Le reportage de la Cameroon Radio Television (Crtv) il y a quelques jours suscite toutes sortes de commentaires. « Une entreprise chinoise a pratiquement semé la terreur dans l’Adamaoua dans un village de l’arrondissement de Maîganga. L’homme qui dirige cette structure a rasé la nature sur plusieurs hectares, avec des engins normalement utilisés dans le cadre de l’extraction minière industrielle », peut-on entendre çà et là dans l’opinion. Mais un cadre du ministère des Mines, de l’Industrie et du Développement technologique (Minmidt) recadre : « Les titres utilisés non aucun problème encore moins le matériel dont se sert la structure pour extraire l’or.

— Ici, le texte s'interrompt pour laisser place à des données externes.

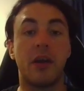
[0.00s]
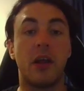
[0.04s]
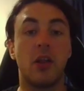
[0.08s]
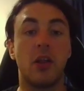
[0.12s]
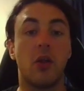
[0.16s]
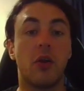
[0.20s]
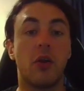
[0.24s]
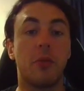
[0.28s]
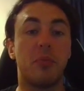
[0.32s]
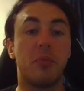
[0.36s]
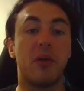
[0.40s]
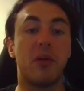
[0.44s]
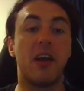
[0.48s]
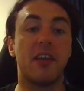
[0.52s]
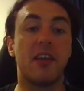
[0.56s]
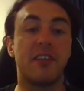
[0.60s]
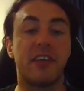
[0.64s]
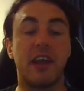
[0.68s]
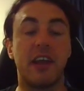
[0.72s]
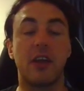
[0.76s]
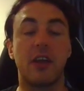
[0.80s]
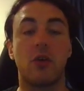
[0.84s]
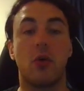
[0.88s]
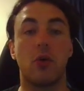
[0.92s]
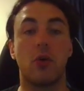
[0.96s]
a lot of players
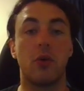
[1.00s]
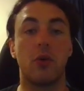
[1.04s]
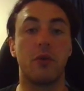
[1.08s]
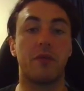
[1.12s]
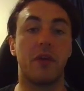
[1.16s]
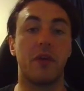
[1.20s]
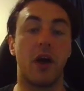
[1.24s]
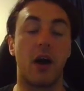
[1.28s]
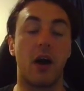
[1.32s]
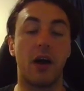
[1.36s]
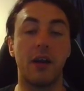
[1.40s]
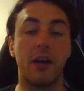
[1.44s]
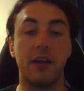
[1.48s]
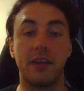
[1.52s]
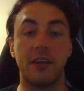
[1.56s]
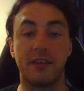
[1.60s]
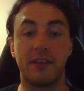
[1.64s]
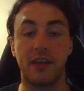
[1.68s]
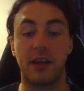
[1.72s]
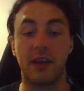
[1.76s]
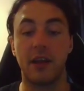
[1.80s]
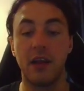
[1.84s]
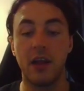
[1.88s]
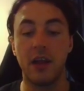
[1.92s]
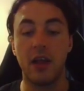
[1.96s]
get caught off guard, is
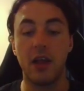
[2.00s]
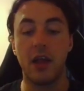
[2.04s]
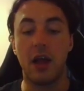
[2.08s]
that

Il s’agit d’une exploitation artisanale peu mécanisée. L’entreprise paie toutes ses quotes-parts à l’administration fiscale conformément à la loi des finances de 2015». Mais où se situe donc la polémique ? Un cadre du Minmidt apporte quelques éclaircissements à ce sujet : « C’est au niveau du respect des normes environnementales et c’est le délégué régional de l’Environnement pour l’Adamaoua qui a tiré la sonnette d’alarme. Ce qui a imposé une descente sur le terrain avec la hiérarchie administrative de la région (les autorités de la région) pour arrêter ce qu’il y a lieu de faire ».
Ceci est-il un cas isolé au Cameroun? Non ! Réplique Samuel Nguiffo, spécialiste en questions environnementales. Ce n’est d’ailleurs pas le document d’orientation économique du Cameroun qui le contredira. Le sol et le sous-sol camerounais ont été définis comme des leviers de l’économie nationale. C’est d’ailleurs ce qui a guidé l’établissement des différents textes de l’époque (1974-1981). Notamment la loi forestière (1974), la loi foncière (1974) et le Code minier (1976).
Mais le contexte a changé. Le monde est régi par les principes du développement durable auxquels le Cameroun a adhérés librement. Seulement, les protecteurs de l’environnement n’ont de cesse de s’inquiéter de certains comportements tant des nationaux que des étrangers dans la pratique de certaines activités sensées booster l’économie du pays. Des centaines de permis d’exploration ont été délivrés. Ce sont des documents permettant à des tiers de jauger la présence des gisements miniers dans un sous-sol donné.
A quel prix donc ? Surtout quand on sait que le sous-sol camerounais a été qualifié de scandale minier par certains experts. « Il faut souligner que beaucoup de risques sont à signaler. Au niveau du Lac Tchad, la partie située sur le territoire camerounais fait l’objet d’un permis d’exploration. Si l’entreprise chinoise qui le détient trouve le pétrole comme elle espère, il faudra l’exploiter. Ce qui va provoquer des restrictions pour les populations qui y sont installées depuis des années. Ensuite, il faut s’attendre un jour à des accidents pétroliers comme on voit ailleurs, avec risques de pollution des eaux, du sol et du sous-sol », s’inquiète Samuel Nguiffo. Une inquiétude devenue pratiquement le crédo de cet expert, coordinateur du Centre pour l’environnement et le développement (Ced).
Collaboration
La faune et la flore protégées n’ont aucune chance dans ces conditions. « Le parc de Waza est dans la même situation. Ici, l’activité touristique va baisser parce que les animaux, pas habitués à la présence humaine et au bruit, vont chercher refuge ailleurs », poursuit M. Nguiffo. Y a-t-il une région épargnée ? Selon lui, pas vraiment. « A l’Ouest, plusieurs permis d’exploration ont été délivrés et les exploitations vont affecter les villes de Bafoussam, Banganté, Bafang et Bangou. Ces localités sont très peuplées, il va se poser le problème de recasement de ces habitants », ajoute l’expert.
Il trouve que l’extraction minière est plus ravageuse comparée à l’exploitation forestière. Les raisons : « Elle exige le rasage total des terres. N’oublions pas la pression sur les ressources de la forêt par les ouvriers qui vont travailler dans la mine et les déchets générés par ceux-ci », dégage l’expert.
Pour lui, « il faut une collaboration étroite entre les services compétents. Le Cameroun doit savoir sur quoi va reposer sa vision du développement d’ici 2035. Est-ce la forêt, l’agriculture, les mines ou alors la combinaison de tous ces éléments. » Le cas de Maïganga démontre à suffisance ce manque de collaboration entre les différentes administrations. « Le responsable de l’environnement a fait son travail qui est de s’assurer du respect des normes. Le Code minier est d’ailleurs régi par la loi-cadre du Cameroun sur l’environnement. Il est prévu qu’après l’exploitation minière, l’entreprise s’occupe de la réhabilitation du site », souffle un cadre au Minmidt.